Diminishing bandwidth per machine instance as the number of instances increases

Match 1
Storage performance using Fio, compilebench, IOzone, postmark, tiobench, aio-stress

Match 2

Depending on what you are looking for, I listed three websites, two of which offer specific visualizations of Cloud performance CloudHarmony & Cloudsleuth, and the third, OpenBenchMarking.org features benchmark results, tons of information but rather unpleasant to navigate:

  • Cloudsleuth offers visualization of response times and availability for Cloud provider data centers, overlaid onto a World map. However, no specific benchmarks are reported.
  • CloudHarmony has been monitoring the availability of Cloud services (38 in total) since late 2009. Providers monitored range from those offering IaaS such as GoGrid, Rackspace and Amazon Web Services, and PaaS services such as Microsoft Azure and Google App Engine.
  • OpenBenchMarking.org offers information from benchmark runs based around the Phoronix Test Suite.

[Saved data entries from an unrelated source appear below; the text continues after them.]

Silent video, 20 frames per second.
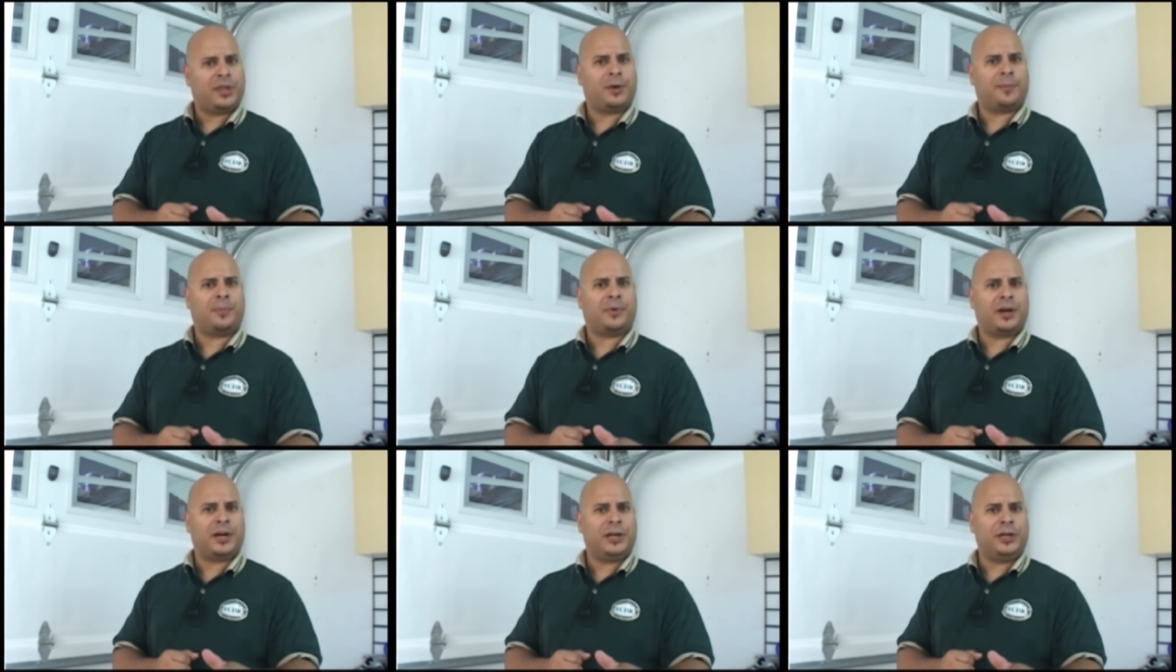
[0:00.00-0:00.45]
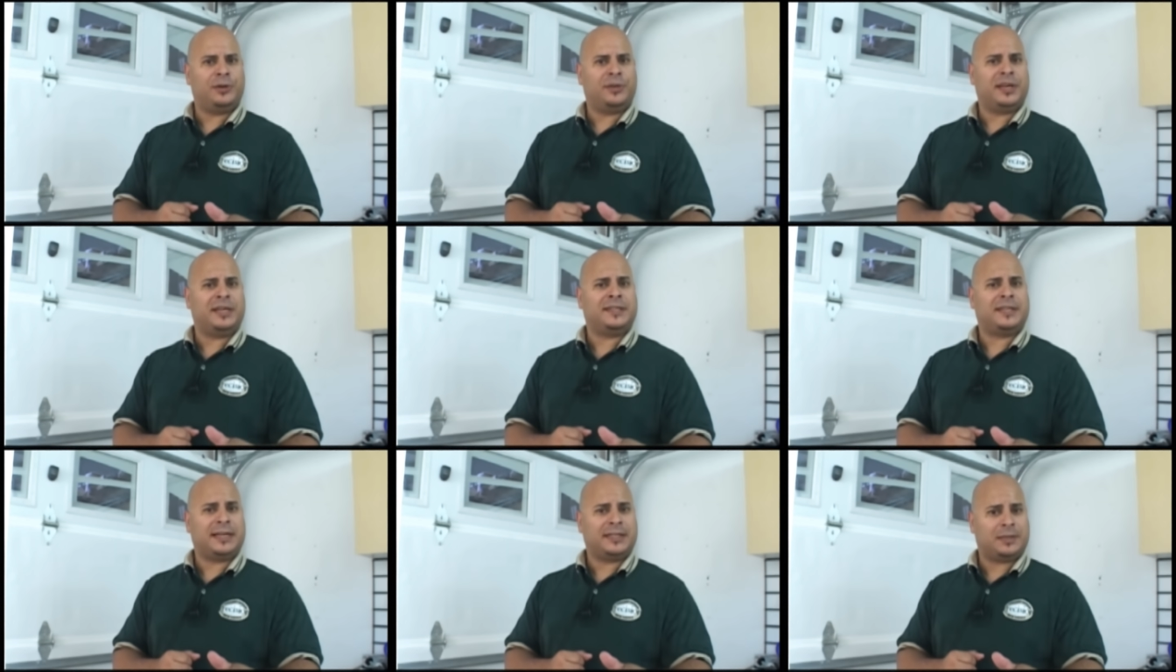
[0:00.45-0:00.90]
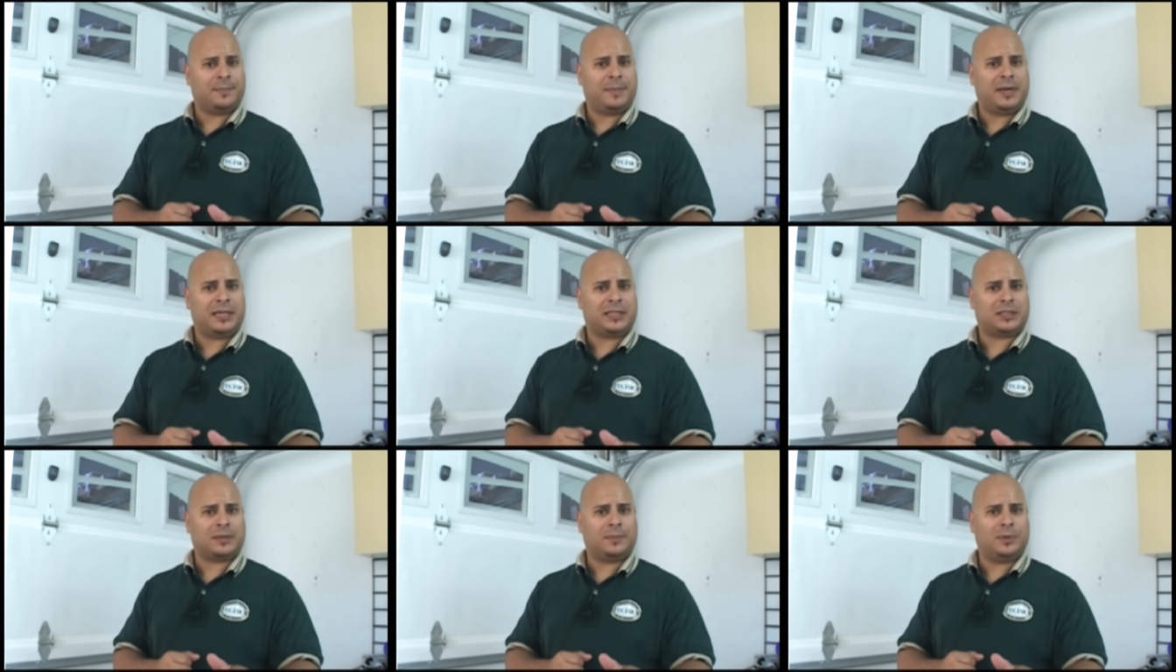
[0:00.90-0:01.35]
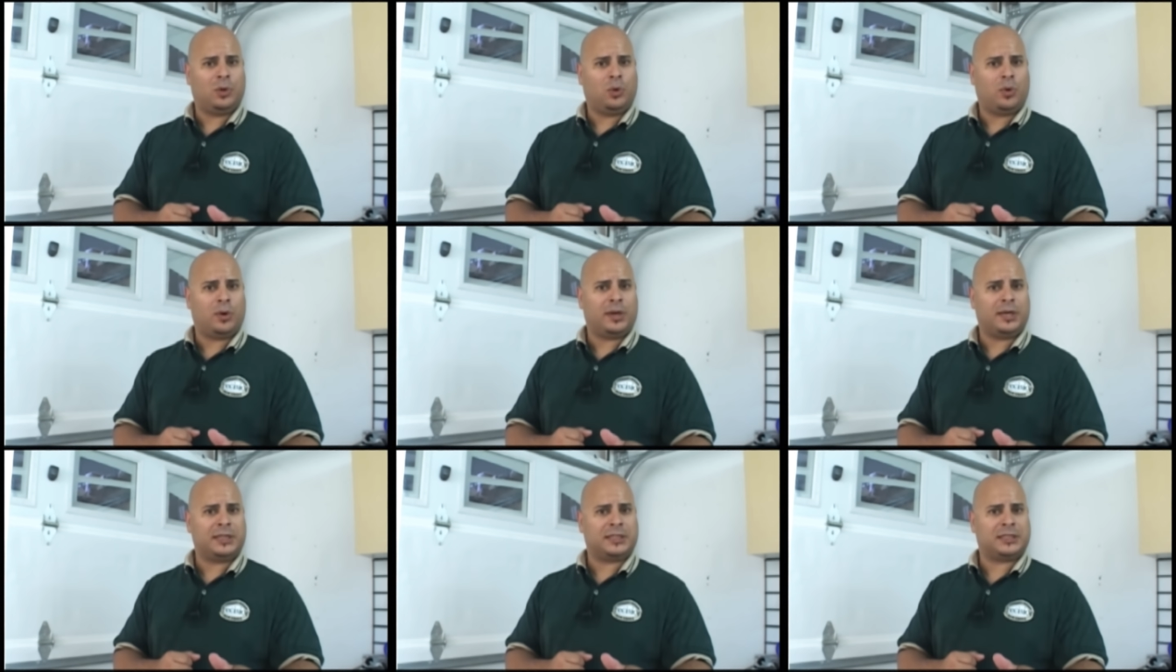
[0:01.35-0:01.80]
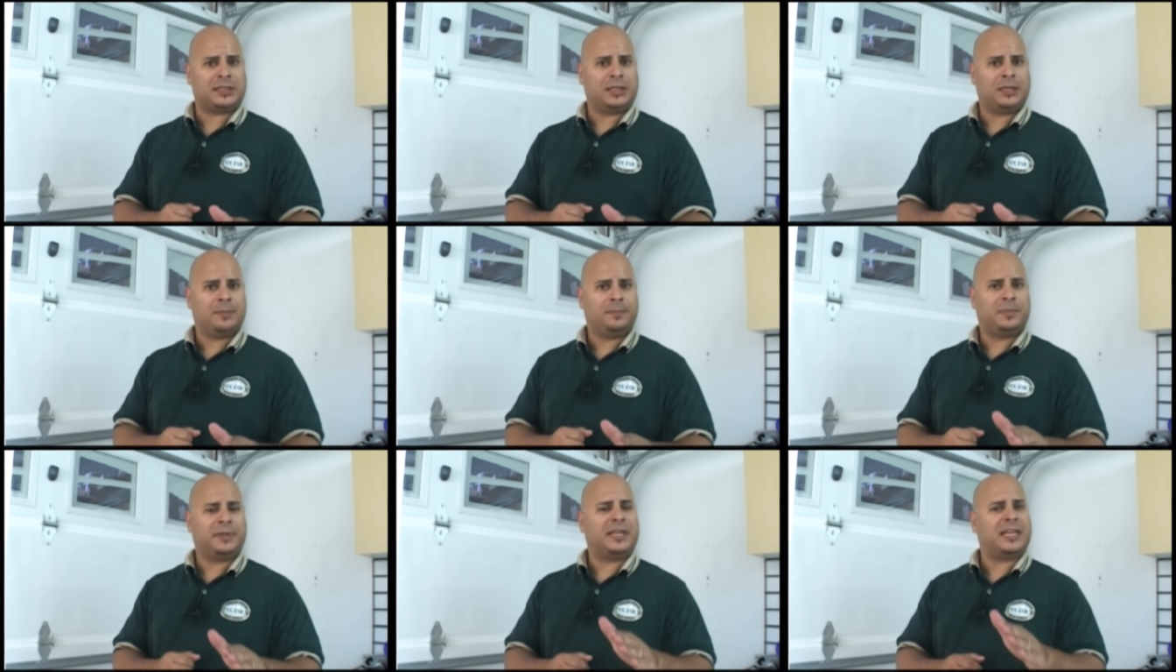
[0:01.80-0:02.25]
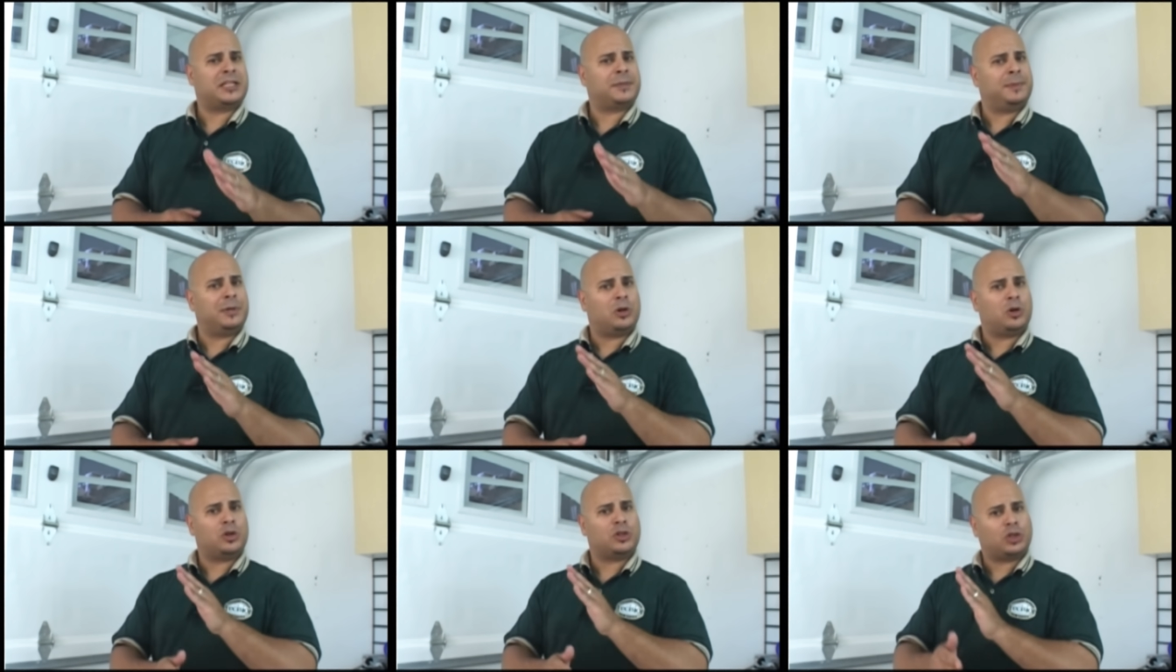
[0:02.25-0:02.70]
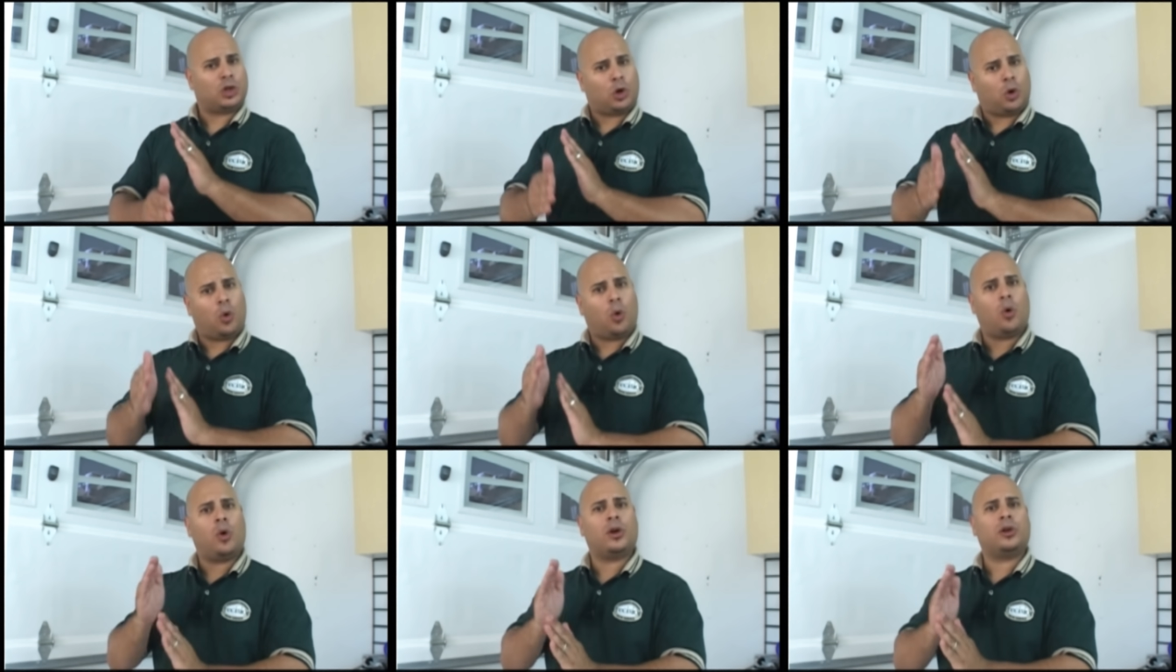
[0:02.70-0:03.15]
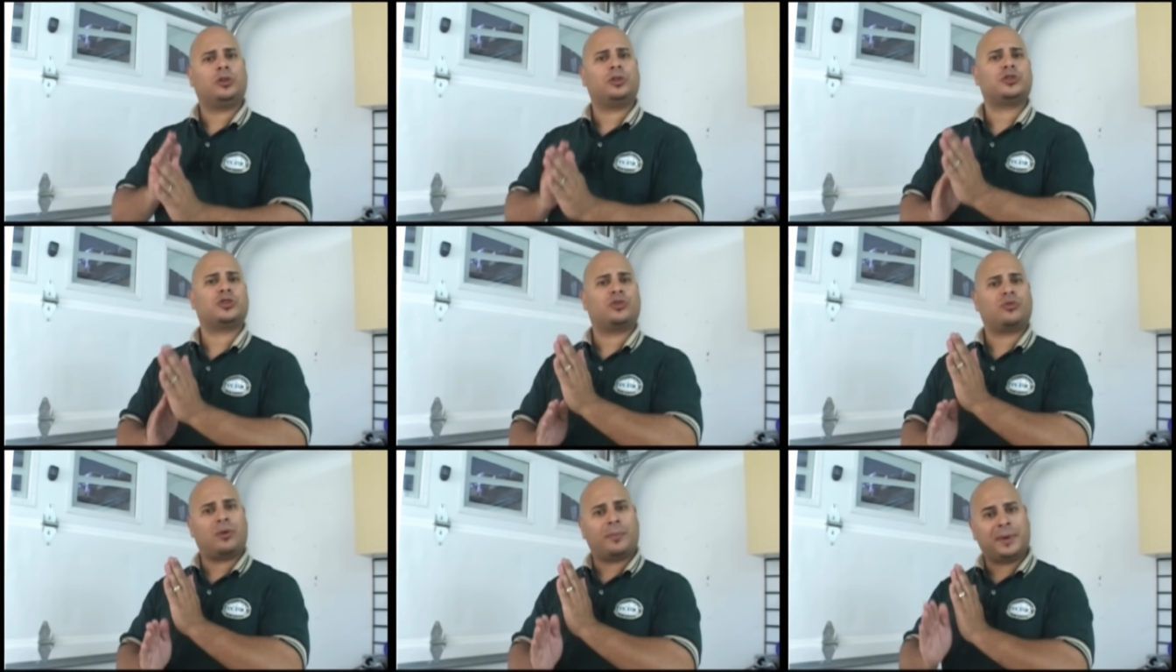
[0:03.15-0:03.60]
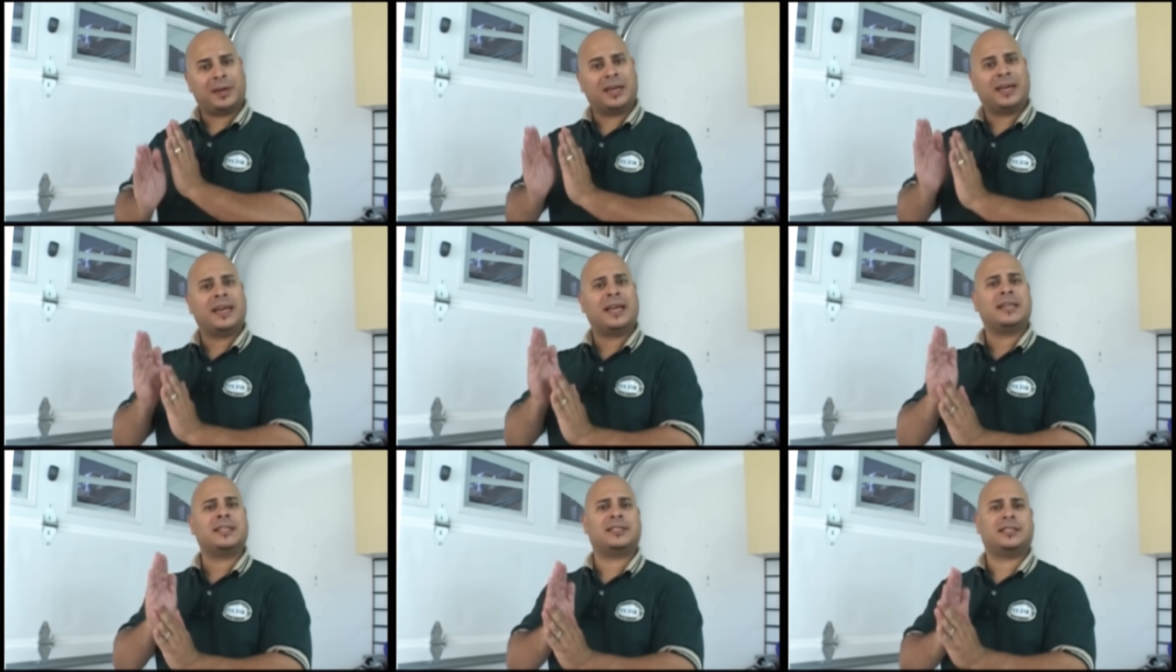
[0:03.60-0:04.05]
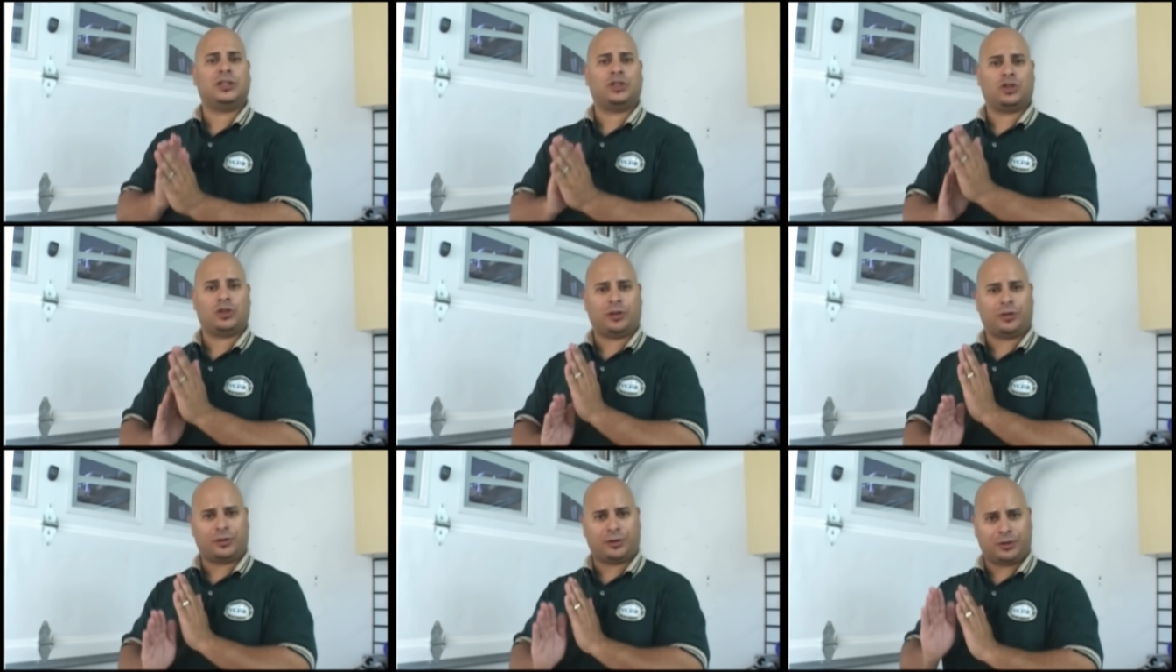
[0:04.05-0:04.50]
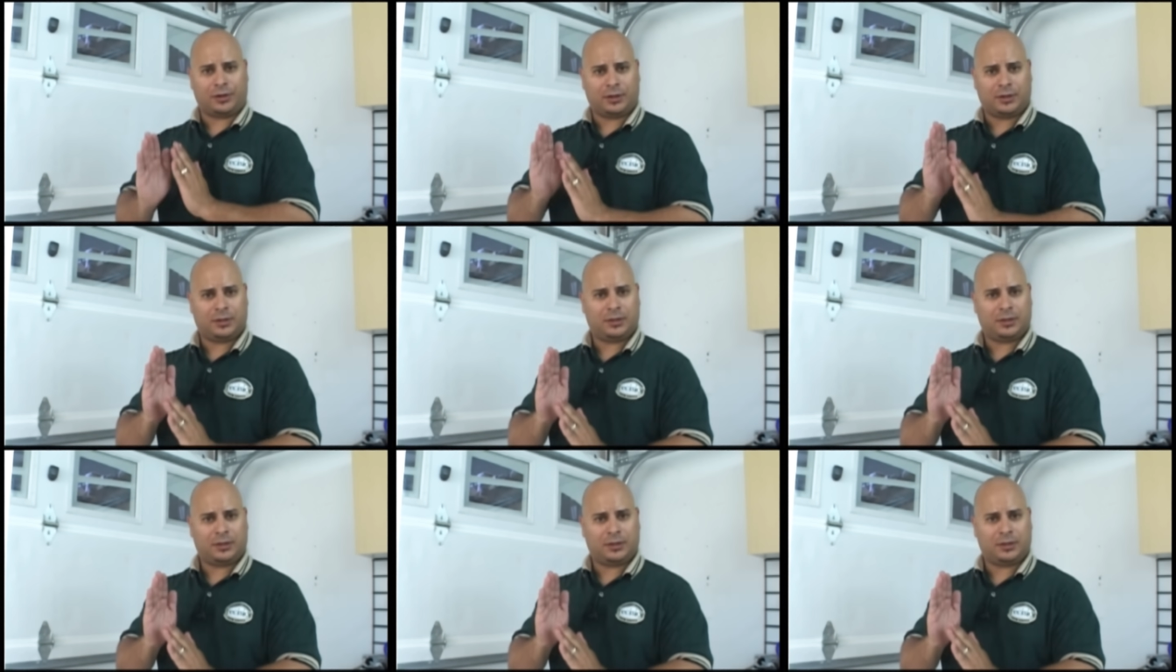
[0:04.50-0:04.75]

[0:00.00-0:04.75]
they're brand new, they tend to make some noise, but that's because the coils are rubbing against each other.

Test results are available for various systems, including those of AWS and Rackspace. However, presentation of results can lack information and is not readily comparable.

The table below has a small selection of useful benchmarking tools that are being used in the field today;

Memory IO STREAM, ramspeed, CacheBench, Geekbench
CPU LINPACK
Disk IO Bonnie++, IOzone
Application Compression Bzip2
Network Iperf, MPPTEST, scp, curl, wget
Storage Fio, compilebench, IOzone, postmark, tiobench, aio-stress

Conclusion

The increased visibility and publicly available metrics being generated by third parties, have driven the large global cloud services providers to improved performance & stability numbers in most metric reports – in order to obtain the highest levels of performance for your application(s) you need to map out the application characteristics, the optimal performance points, and understand application degradation points, and overlay these against the business performance and availability requirements. Understanding your applications will allow you to select the best cloud provider. It becomes clear that companies will have to select a myriad of cloud providers to ensure optimal performance for their business critical application, since there is no One Size Fits All.